Sky battles were one of the ways Skies managed to distinguish itself from other RPGs of similar style. You would encounter a ship while flying across the expanse, and suddenly it was on, with cannons firing, harpoons launching and magic being throw from bow to stern. These battles were a good deal more technical than the ground fights. Maneuvering was an issue, you had to keep within range or risk missing your shot. And since the ship’s weapons were so powerful, missing a shot then being hit in turn was a devastating blow, especially early on. Of course, you could just harpoon the enemy ship and drag it close, but then it turned into a battle of attrition, with each side punishing the other until one sank.

But sky battles were often necessary to upgrade your ship, earn gold and weapons, and prepare for battles later against bigger, more powerful craft. And of course, against the Gigas. Every single Gigas battle in the game was ship combat, with the first being downright scary to behold. They required you to think instead of blitz, and the careful execution of strategy would be rewarded in the end. All this led up to the final battle against…well, no spoiling here, but the first half of the fight was a giant sky battle that tested every skill the player had acquired up to that point.

The other joy of flying the “Skies” came in the form of exploring for hidden relics and monuments. While I can’t list all of them here, they represented “bragging” rights both in and out of game, and helped you recruit more members for your Pirate crew. Fly above the clouds, fly below them, scan the islands that appeared empty, who knows what you might find. And these discoveries even had an impact on gameplay: certain potential crew members required you to have found certain things or they wouldn’t join with you. Oh did, I not mention you get a pirate crew? Hmmm, perhaps I should rectify…

Over the course of the game, you obtain a small island of your own, which eventually turns into your base. At first, its little more than a lake, cave and some wood for building a house. But remember how I said you get a crew? Well, as you add more and more crew members to your ship, your little island gets bigger and bigger, with more buildings, shops and other facilities that you can use to further enhance your party. The joy of getting more crew parallels the joy of finding more relics, and by the end of the game…well, let’s just say a large crew can inflict a lot of damage in certain situations, where they might be called on to save their captain’s skin.

Uh, can I trade Aika for the girl with the purple hair?

While this game came and went on the short-lived Dreamcast, it was also one of the few that managed to get a second life on the Gamecube a few years later.
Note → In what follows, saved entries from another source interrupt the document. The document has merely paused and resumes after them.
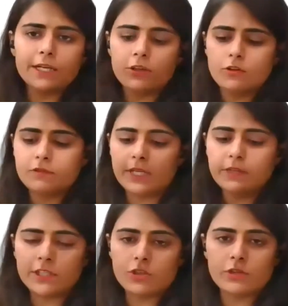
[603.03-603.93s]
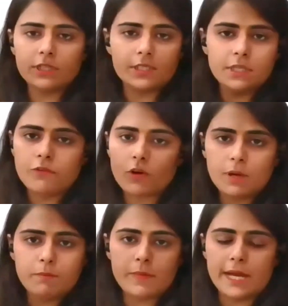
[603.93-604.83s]
kind of thing which you receive
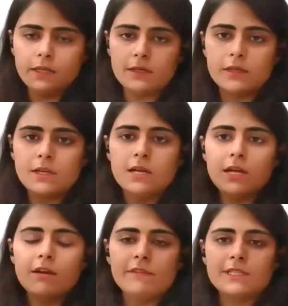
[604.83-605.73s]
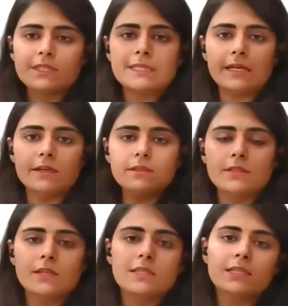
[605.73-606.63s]
from a bank, which
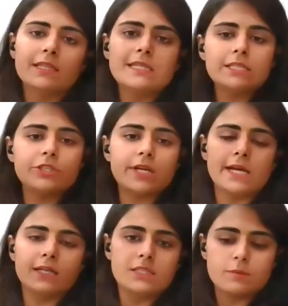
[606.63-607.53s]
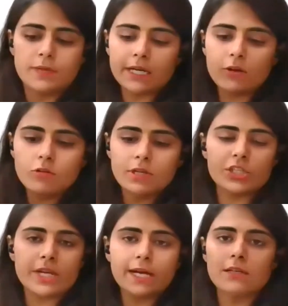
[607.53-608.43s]
says this check, this particular
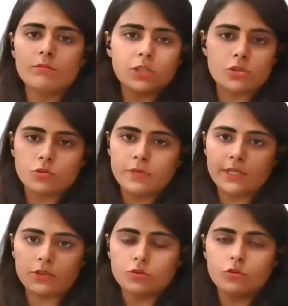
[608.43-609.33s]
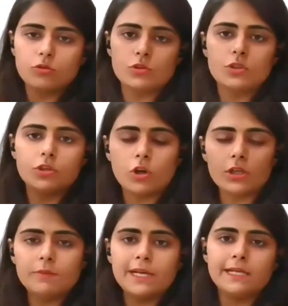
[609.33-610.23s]
check number so and so could
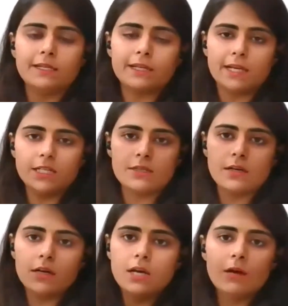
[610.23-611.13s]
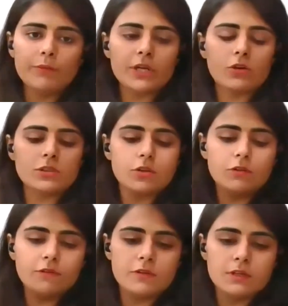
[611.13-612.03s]
not be encashed because
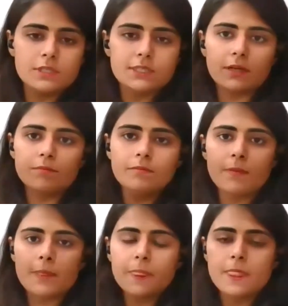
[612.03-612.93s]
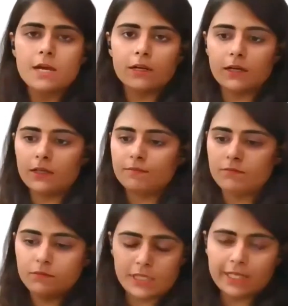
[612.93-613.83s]
of some, the
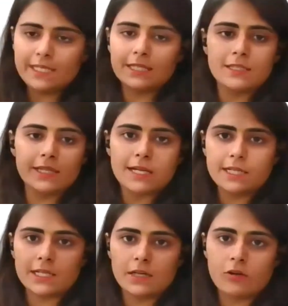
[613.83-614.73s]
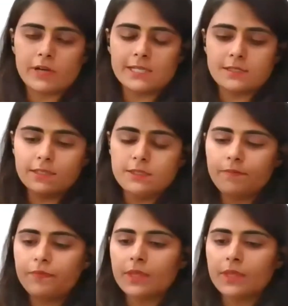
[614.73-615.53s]
reason they categorize isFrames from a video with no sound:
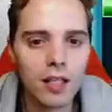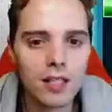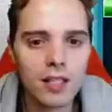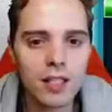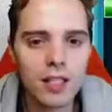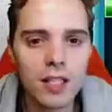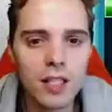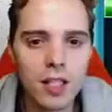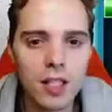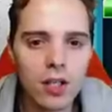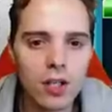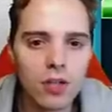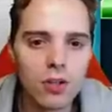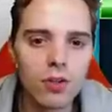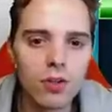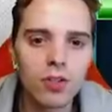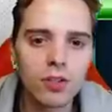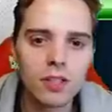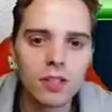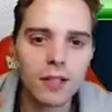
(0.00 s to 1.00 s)
It's easy to
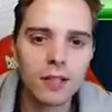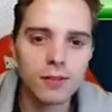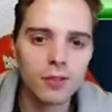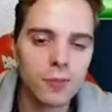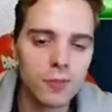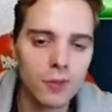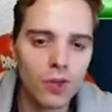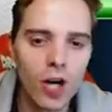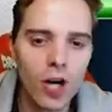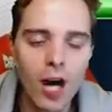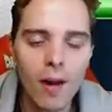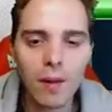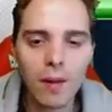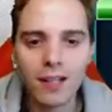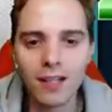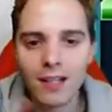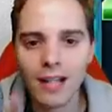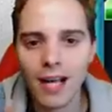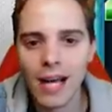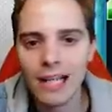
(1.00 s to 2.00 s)
do. S subscribe
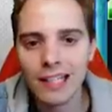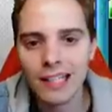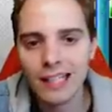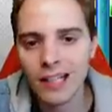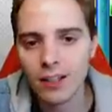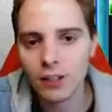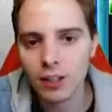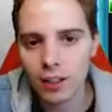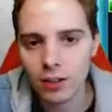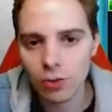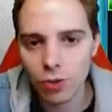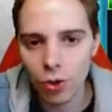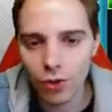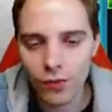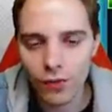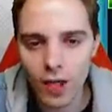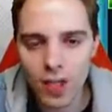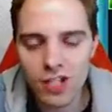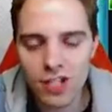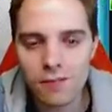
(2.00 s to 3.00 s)
and uh, click that little
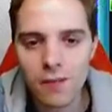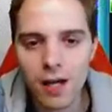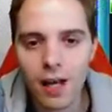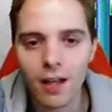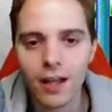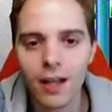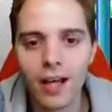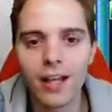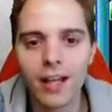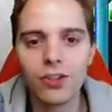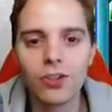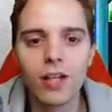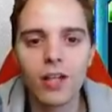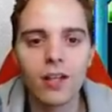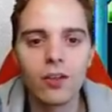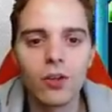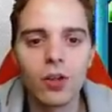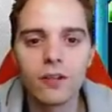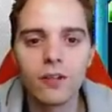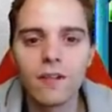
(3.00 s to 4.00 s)
notification bell and you
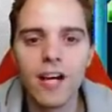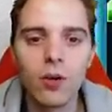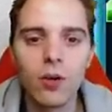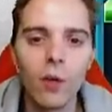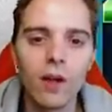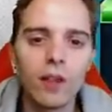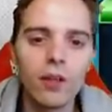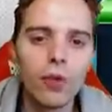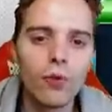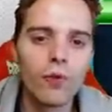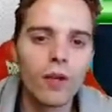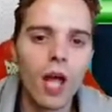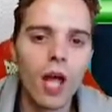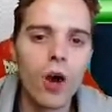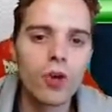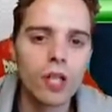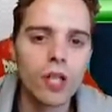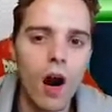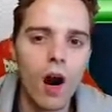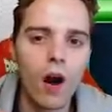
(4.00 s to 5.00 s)
get notified when new
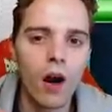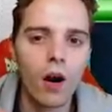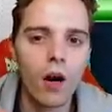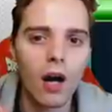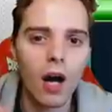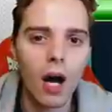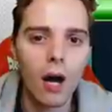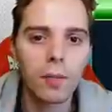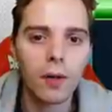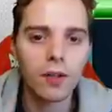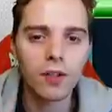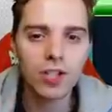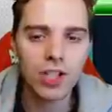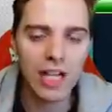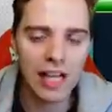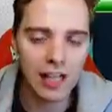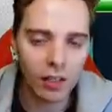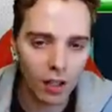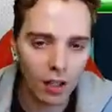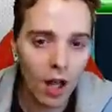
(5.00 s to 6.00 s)
videos are up on the
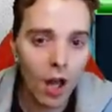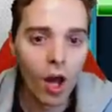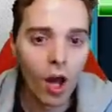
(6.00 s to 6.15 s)
channel.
Skies of Arcadia Legends, a full port of the original game, managed to “correct” a few of the “flaws” in the original game, through a stripping down of the random encounter rate, additions of even more crew and monuments, and wanted battles, which tested your resolve with extremely challenging fights against wicked pirates, imperial spies…and yourselves. That’s right, at one point you get to fight your own  “clones” in a knock down, drag out brawl that ends with you being rewarded with…a fish? Yes, it was indeed a fish. But one hell of a fish.

Seeing that both the Dreamcast and Gamecube have faded away into the sunset, finding a copy of this game might be a slight challenge, but it is a worthy addition to the collections of any RPG enthusiast. In an era when Final Fantasy was the standard bearer for what an RPG should be, Skies of Arcadia was something fresh and new, not a copy of what had come before. With freedom to explore, a colorful cast and varied encounters, it gave an experience that has yet to be matched by any contemporary game.